Not All Processed Foods Are Bad for You
Yogurt is clearly a processed food and yet I would say that the processing improves its value. Yes, some nutrients are lost to the pasteurization process. Almost all of the vitamin C in raw milk, for example, is destroyed. But milk doesn’t contain a lot of vitamin C to begin with. The primary nutrients in milk—protein, calcium, and potassium—are largely unaffected, and the probiotic bacteria add several beneficial attributes.
Now let’s take an example from the other end of the processed food spectrum: jelly beans.
We start with sugar cane and corn, two plants that aren’t terribly nutrient-dense to begin with. Whatever nutrients they do contain, however, are removed in the refining process that turns them into sugar and corn syrup. Then artificial flavors and colors, gums, emulsifiers, and preservatives are added to create a processed food that adds nothing to the diet but a concentrated source of sugar.
See also: Why Is Sugar Bad?
Most processed foods, of course, are going to fall somewhere between these two extremes. Clearly, some are better than others. My point is that it’s not necessary or even desirable to eliminate processed foods from the diet.
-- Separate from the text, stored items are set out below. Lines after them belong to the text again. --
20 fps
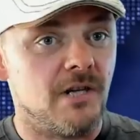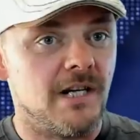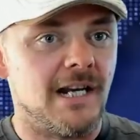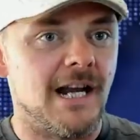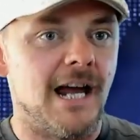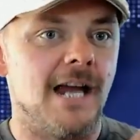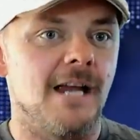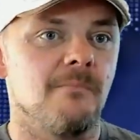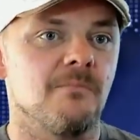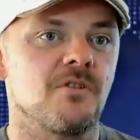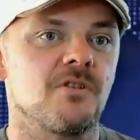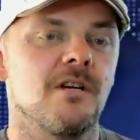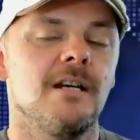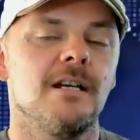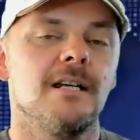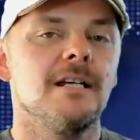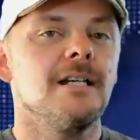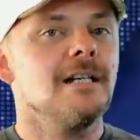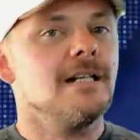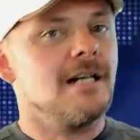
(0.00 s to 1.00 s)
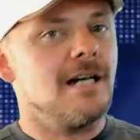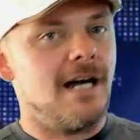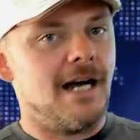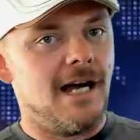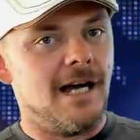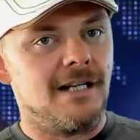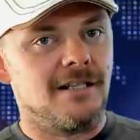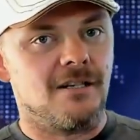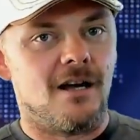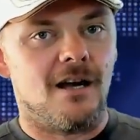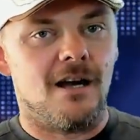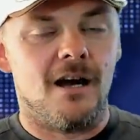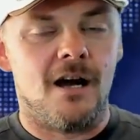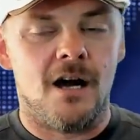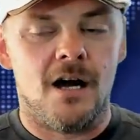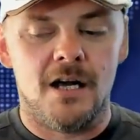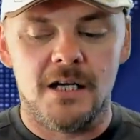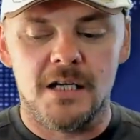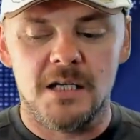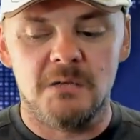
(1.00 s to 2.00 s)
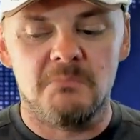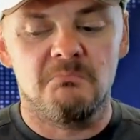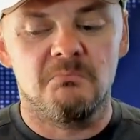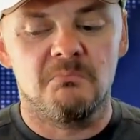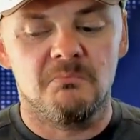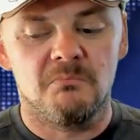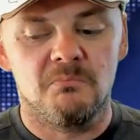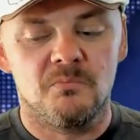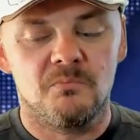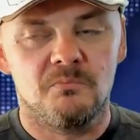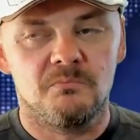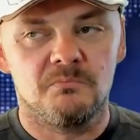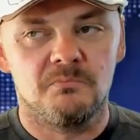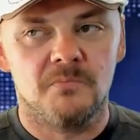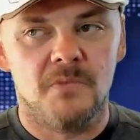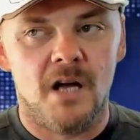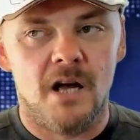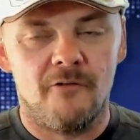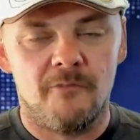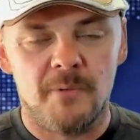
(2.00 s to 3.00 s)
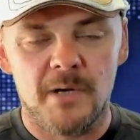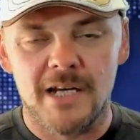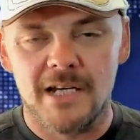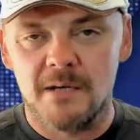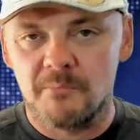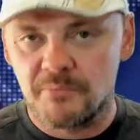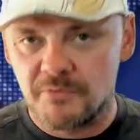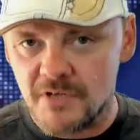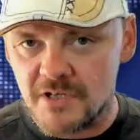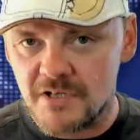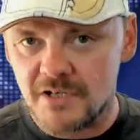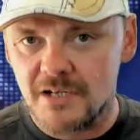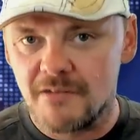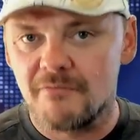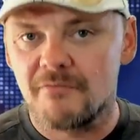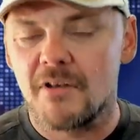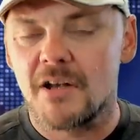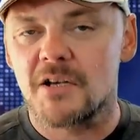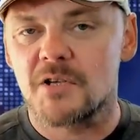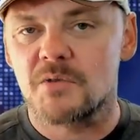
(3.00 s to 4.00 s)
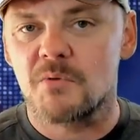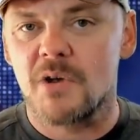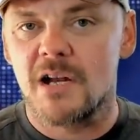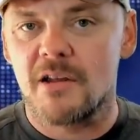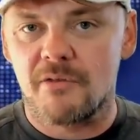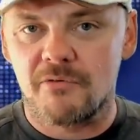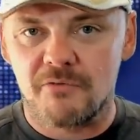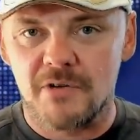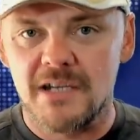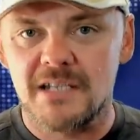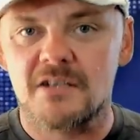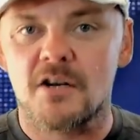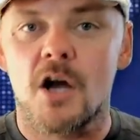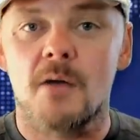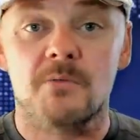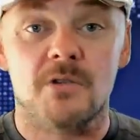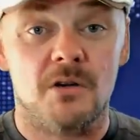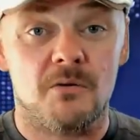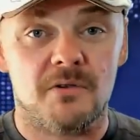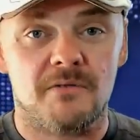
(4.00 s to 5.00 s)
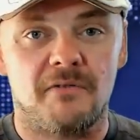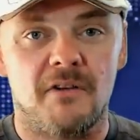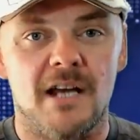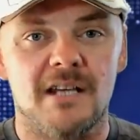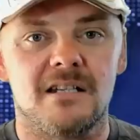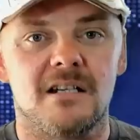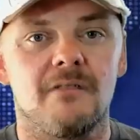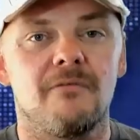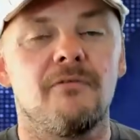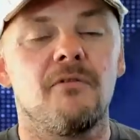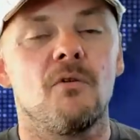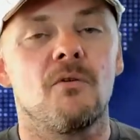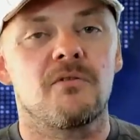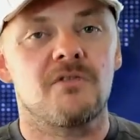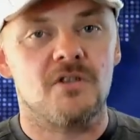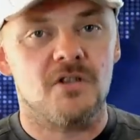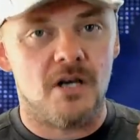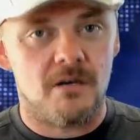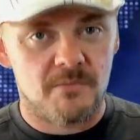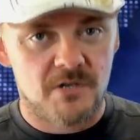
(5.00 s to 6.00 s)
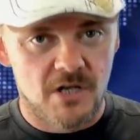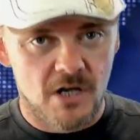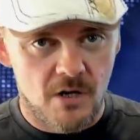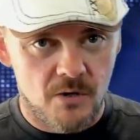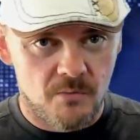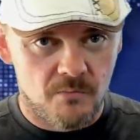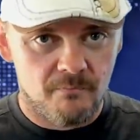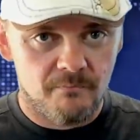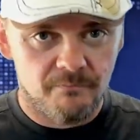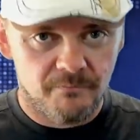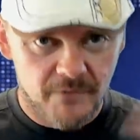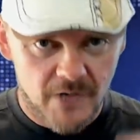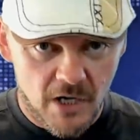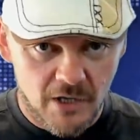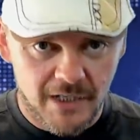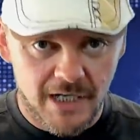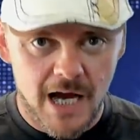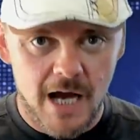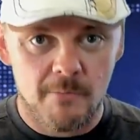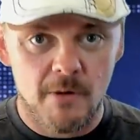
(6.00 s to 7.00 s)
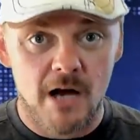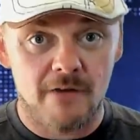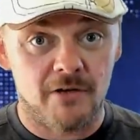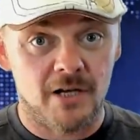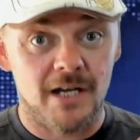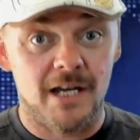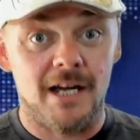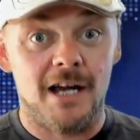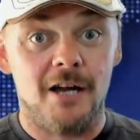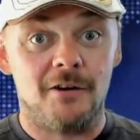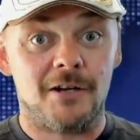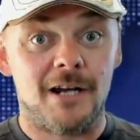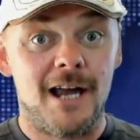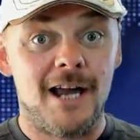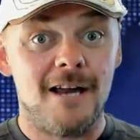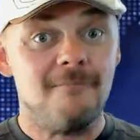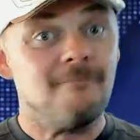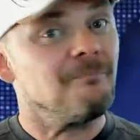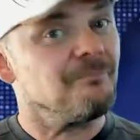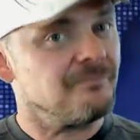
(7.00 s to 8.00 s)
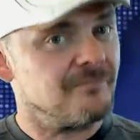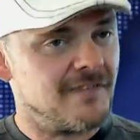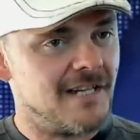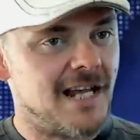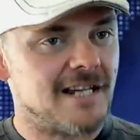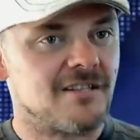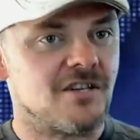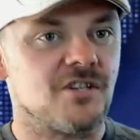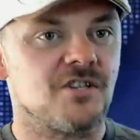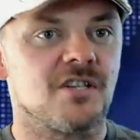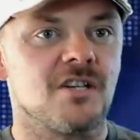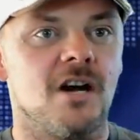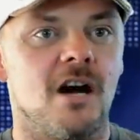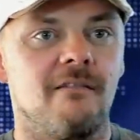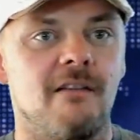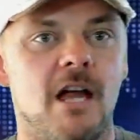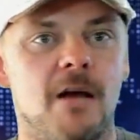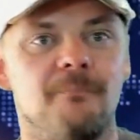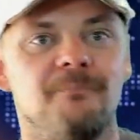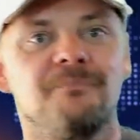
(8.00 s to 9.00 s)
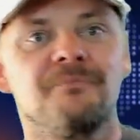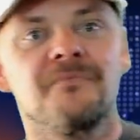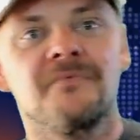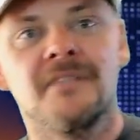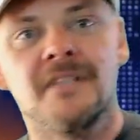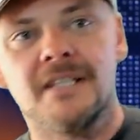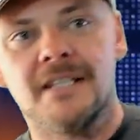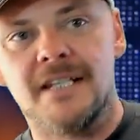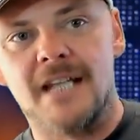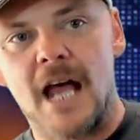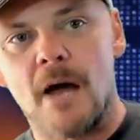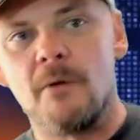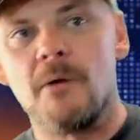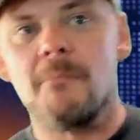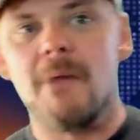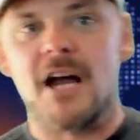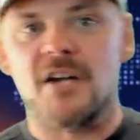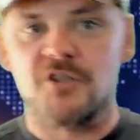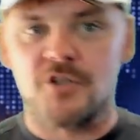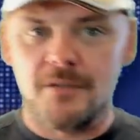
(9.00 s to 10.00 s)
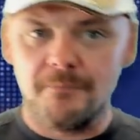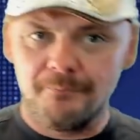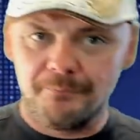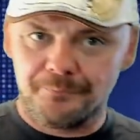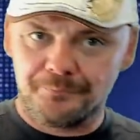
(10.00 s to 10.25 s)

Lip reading: names. And I have been in prison in Venezuela 3 times, and I was facing a fourth term, so I came over here. Okay? That's the scenario. Now imagine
Much like the word “toxin,” the word “processed” is so poorly defined and so overused that it is not really that meaningful or helpful.
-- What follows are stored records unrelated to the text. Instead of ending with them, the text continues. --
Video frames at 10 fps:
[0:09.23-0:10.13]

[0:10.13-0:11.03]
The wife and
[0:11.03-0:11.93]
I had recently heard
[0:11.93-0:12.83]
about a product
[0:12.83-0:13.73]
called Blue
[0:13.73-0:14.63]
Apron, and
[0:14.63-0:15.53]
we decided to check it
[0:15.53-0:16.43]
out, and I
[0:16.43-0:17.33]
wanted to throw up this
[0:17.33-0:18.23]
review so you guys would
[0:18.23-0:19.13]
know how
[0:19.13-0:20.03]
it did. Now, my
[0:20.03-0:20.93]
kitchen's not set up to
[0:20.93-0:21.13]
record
“Industrial” is another word that gets tossed around a lot these days—as in, “industrial food” or “industrial processing.” But when you think about it, the size of the processing operation really has no bearing on things. I can make marshmallows in my own kitchen and they are obviously a lot more processed (and far less healthful) than hummus that’s made in a giant food processing plant.
4 Questions to Ask About Processed Foods
When we’re evaluating a “processed food” to figure out whether or not it fits into our goals for a healthy diet, we need to take 4 things into consideration:
1. How nutritious is the food that’s being processed? Are we starting with nutrient-dense foods like fruits and vegetables or are we processing relatively nutrient-poor foods like wheat and sugar cane?
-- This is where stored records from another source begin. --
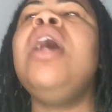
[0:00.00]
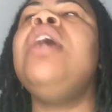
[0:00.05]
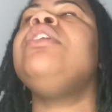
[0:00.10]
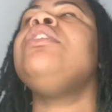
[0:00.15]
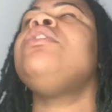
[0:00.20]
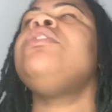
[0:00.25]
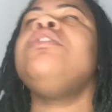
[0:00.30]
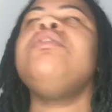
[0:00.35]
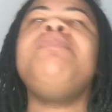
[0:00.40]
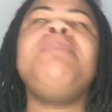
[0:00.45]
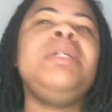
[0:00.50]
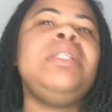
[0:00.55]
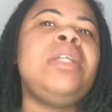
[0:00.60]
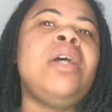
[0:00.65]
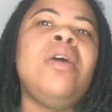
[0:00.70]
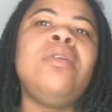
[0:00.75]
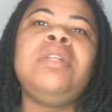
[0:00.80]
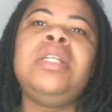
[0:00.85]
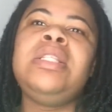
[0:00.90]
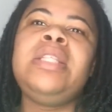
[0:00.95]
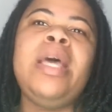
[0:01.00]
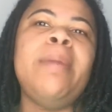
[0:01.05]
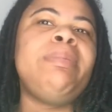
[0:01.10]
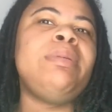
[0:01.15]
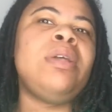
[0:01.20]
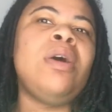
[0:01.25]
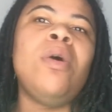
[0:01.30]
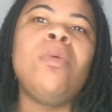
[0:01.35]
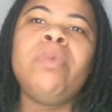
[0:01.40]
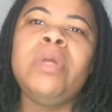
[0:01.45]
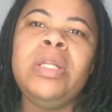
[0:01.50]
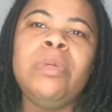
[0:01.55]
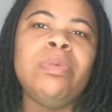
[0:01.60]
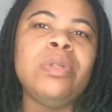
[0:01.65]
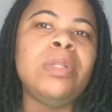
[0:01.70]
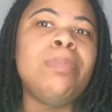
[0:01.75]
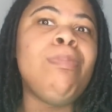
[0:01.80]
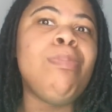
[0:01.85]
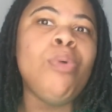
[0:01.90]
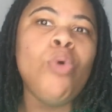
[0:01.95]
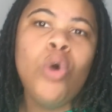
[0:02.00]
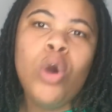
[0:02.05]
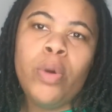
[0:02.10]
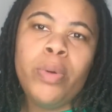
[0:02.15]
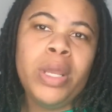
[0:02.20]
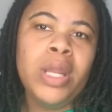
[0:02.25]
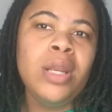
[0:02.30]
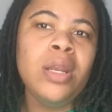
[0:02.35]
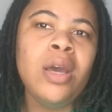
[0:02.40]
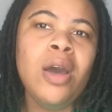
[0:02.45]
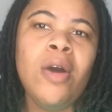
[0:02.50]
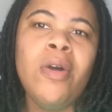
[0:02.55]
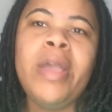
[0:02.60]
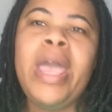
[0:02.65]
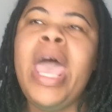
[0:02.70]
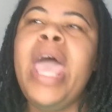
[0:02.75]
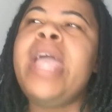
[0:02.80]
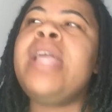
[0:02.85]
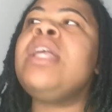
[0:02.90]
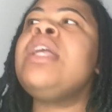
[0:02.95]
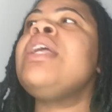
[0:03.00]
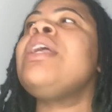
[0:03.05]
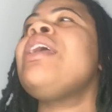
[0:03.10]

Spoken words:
Truth be told, this episode really was boring, okay?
2. What is being removed? As I said earlier, processing can render a food safer by removing impurities or pathogens. But processing can also remove nutrients. When we cook fruits and vegetables, for example, some nutrients are destroyed by heat or leached out by water. Nonetheless, cooked or canned vegetables are still very nutrient-dense foods. In fact, certain nutrients, such as the lycopene in tomatoes, are actually increased in the cooking process. When we refine grains, on the other hand, we remove the most nutritious parts of the plant and leave very little nutritional value behind.
3. What is being added? Some forms of processing, such as fermenting, canning, and drying, add nutritional value to a food by introducing beneficial bacteria, concentrating the nutrients, or making nutrients more absorbable. Other kinds of processing add undesirable things, like sugar, artificial colors, flavors, and preservatives. Often, it’s a bit of each and the question is how the gains offset the losses.
4. Why are we processing it? Most food processing is done to enhance palatability and to extend shelf-life. So, I think the ultimate test of a processed food is whether the processing allows us to eat more of the foods that we want to emphasize in our diets? Or does it simply encourage us to eat more of foods that we’d be better off without?
Keep Your Nutritional Goals in Mind
The whey powder that I add to my morning smoothie, for example, is highly processed. But it helps me get more protein in my breakfast, which helps set me up for better day. And when the doctor’s mom preserves her vegetables, it allows her family to enjoy those home grown vegetables throughout the winter. Both are processed foods that move us closer to our goals, not further. So let’s not throw the baby out with the bathwater!